L'Obs

Vive l’Aubrac

LE POMMIER D’ANAÏS, PAR NICOLE LOMBARD, LE BON ALBERT, 166 P., 16 EUROS.

- JÉRÔME GARCIN

Les livres de Nicole Lombard, qu’elle publie à Nasbinals, dans ses modestes Editions du Bon Albert, ne paient pas de mine. Mais, sous des couverture­s rudimentai­res en papier recyclé et au gré d’une typographi­e sommaire, on trouve ce trésor : la prose gourmande, pastorale et schisteuse d’une Colette de l’Aubrac, d’une Sue Hubbel du Gévaudan.
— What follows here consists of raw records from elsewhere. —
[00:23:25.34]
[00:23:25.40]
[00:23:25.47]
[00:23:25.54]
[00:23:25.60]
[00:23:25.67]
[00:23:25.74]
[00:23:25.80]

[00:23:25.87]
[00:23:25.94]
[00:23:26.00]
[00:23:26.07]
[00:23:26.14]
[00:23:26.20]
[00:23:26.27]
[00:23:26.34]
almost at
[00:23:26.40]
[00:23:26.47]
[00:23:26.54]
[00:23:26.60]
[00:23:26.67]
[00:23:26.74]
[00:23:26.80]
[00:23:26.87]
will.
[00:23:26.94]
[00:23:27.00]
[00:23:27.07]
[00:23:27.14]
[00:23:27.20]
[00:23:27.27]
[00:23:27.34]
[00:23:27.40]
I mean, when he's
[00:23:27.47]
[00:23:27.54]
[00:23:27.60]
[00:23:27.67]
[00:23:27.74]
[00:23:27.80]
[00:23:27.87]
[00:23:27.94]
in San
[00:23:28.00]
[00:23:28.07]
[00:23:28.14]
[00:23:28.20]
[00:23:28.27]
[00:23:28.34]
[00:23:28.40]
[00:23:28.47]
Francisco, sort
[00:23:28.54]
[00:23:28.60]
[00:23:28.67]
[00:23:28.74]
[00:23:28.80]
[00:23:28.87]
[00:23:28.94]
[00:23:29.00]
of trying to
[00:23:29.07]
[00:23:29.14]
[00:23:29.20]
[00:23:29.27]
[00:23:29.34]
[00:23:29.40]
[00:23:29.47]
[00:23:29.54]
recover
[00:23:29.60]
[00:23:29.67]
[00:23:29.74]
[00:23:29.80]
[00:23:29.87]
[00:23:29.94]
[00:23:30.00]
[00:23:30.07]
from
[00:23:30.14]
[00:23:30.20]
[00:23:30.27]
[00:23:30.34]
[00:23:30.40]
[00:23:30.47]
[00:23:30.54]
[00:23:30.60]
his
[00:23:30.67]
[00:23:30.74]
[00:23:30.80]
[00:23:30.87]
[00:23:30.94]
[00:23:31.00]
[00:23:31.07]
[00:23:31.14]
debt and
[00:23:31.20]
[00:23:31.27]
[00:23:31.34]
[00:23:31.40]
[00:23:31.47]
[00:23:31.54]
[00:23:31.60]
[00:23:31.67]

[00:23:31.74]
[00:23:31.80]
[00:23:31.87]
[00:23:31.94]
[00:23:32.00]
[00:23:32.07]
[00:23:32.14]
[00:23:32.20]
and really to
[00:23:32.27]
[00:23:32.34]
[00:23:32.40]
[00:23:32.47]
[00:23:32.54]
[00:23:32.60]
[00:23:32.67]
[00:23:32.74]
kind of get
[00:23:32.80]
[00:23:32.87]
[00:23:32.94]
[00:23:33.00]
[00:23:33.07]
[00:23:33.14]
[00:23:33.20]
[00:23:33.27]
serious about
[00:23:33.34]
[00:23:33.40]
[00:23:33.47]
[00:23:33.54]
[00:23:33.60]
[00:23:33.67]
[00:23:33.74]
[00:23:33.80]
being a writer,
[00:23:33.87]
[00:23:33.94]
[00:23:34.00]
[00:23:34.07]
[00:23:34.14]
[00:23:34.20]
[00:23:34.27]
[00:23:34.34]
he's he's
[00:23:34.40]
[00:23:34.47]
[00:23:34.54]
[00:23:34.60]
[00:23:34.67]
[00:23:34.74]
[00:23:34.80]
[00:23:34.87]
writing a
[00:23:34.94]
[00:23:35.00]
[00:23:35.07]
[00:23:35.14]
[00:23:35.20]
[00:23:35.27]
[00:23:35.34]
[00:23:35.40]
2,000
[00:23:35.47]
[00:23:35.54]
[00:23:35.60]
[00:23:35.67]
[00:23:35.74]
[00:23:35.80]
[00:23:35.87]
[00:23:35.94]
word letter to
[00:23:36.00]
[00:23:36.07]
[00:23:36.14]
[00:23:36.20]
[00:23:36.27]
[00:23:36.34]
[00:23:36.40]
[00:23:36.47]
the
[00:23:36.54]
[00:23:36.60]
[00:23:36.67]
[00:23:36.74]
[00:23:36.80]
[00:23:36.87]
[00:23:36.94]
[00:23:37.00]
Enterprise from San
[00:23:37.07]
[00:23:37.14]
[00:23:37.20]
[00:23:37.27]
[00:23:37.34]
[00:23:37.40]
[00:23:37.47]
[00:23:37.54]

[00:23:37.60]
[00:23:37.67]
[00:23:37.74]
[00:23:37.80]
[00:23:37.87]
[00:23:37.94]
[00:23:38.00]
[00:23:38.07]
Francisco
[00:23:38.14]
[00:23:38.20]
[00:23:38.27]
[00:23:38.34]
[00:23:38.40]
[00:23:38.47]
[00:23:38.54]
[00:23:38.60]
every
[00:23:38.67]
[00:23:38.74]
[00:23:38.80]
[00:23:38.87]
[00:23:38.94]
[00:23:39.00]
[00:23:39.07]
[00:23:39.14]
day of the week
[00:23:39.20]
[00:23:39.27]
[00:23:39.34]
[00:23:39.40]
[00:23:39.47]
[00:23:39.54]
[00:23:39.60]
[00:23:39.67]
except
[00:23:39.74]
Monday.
Depuis vingt-cinq ans, cette hussarde sur le toit, à 1 200 mètres d’altitude, raconte sa vie libre au fil des saisons, dans des récits allègres et insolents. On peut ainsi lire « le Pommier d’Anaïs » comme la suite musicale du « Cheval d’Angelo », d’« Etrangers sur l’Aubrac » et des « Affrontail­les ». Il s’agit toujours, pour elle, de nous donner de ses nouvelles. Elles sont bonnes. Nicole Lombard est encore amoureuse de ce pays austère et rigoureux qu’elle a épousé au début des années 1990, après avoir quitté Marseille, où elle enseignait l’italien, et puis le Gard, où la chaleur était trop pesante. Elle continue de trouver aux trois syllabes de Nasbinals une allégresse qui a, selon elle, les reflets roses de l’oseille en fleur. Sur sa lande, elle ne se lasse pas d’enrichir son massif de pivoines avec de la « terre à taupes » et de donner des feuilles de thé vert à ses roses trémières. Elle rend même grâce au terrible hiver de lui offrir des ciels incomparab­les et des couchers de soleil incandesce­nts. Chaque jour, elle rend visite aux vaches, aux chevaux et à ses auteurs de prédilecti­on, Giono, Jaccottet, Thoreau, Bosco, Vialatte ou Gracq, lequel écrivait de l’Aubrac : « Il faut si peu pour vivre ici. » Une phrase qu’elle traduit à sa manière, dénonçant « l’inutilité de ce dont on est amené à s’encombrer dans les villes, tout le fatras idéologiqu­e, le tintamarre soidisant culturel qui change avec les modes ». Pas trace de ce tintamarre dans les chroniques d’une « optimiste contrariée », à qui la soupe d’orties et la reinetille de Villecomta­l – une petite pomme du Rouergue très parfumée – tiennent lieu d’énergisant­s, et dont le bonheur simple consiste à mettre ses pas « dans les pas de ceux qui ont vécu avant moi sur ce coin de terre ». Une terre haute, où jamais elle ne pense bas.